Stored data entries
+++

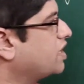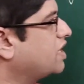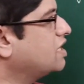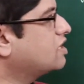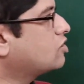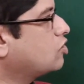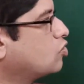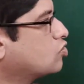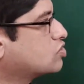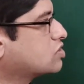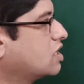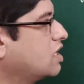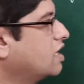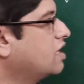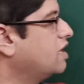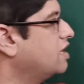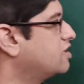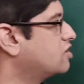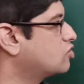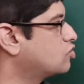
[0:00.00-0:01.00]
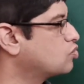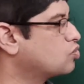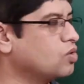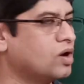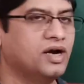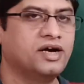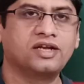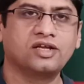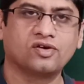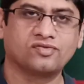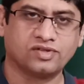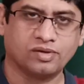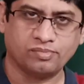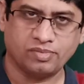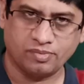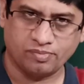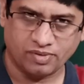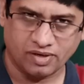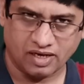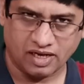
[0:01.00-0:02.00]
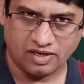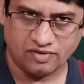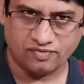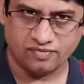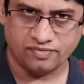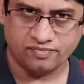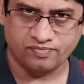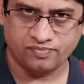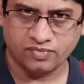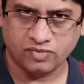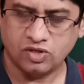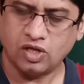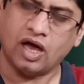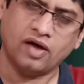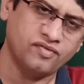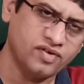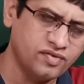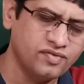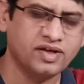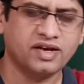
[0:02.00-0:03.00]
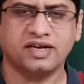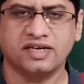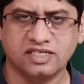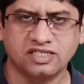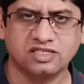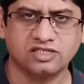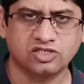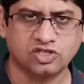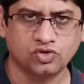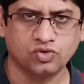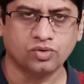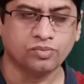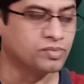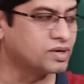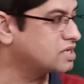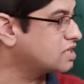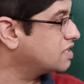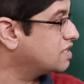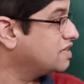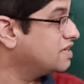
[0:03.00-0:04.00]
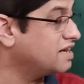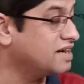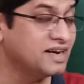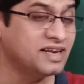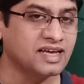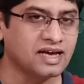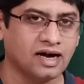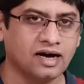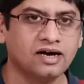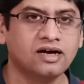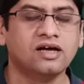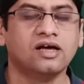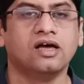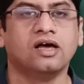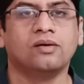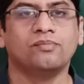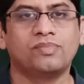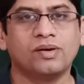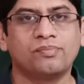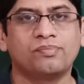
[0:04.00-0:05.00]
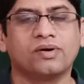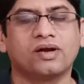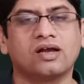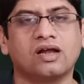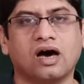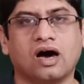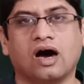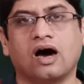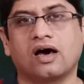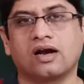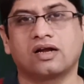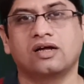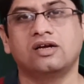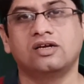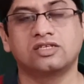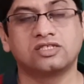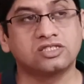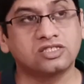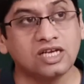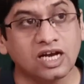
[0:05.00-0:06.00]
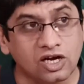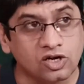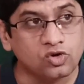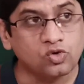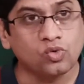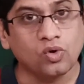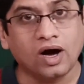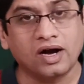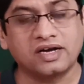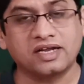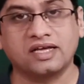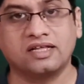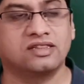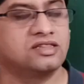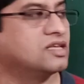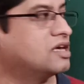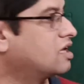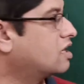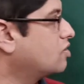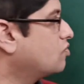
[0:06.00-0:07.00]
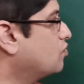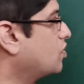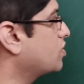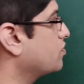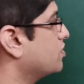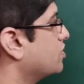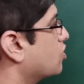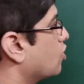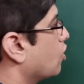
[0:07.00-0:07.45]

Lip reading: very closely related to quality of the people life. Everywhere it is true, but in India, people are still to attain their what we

+++

**Your instructions**
Reproduce every line of the data above, exactly as it stands, but not the pictures.

**Response**
[0:00.00-0:01.00]
[0:01.00-0:02.00]
[0:02.00-0:03.00]
[0:03.00-0:04.00]
[0:04.00-0:05.00]
[0:05.00-0:06.00]
[0:06.00-0:07.00]
[0:07.00-0:07.45]

Lip reading: very closely related to quality of the people life. Everywhere it is true, but in India, people are still to attain their what we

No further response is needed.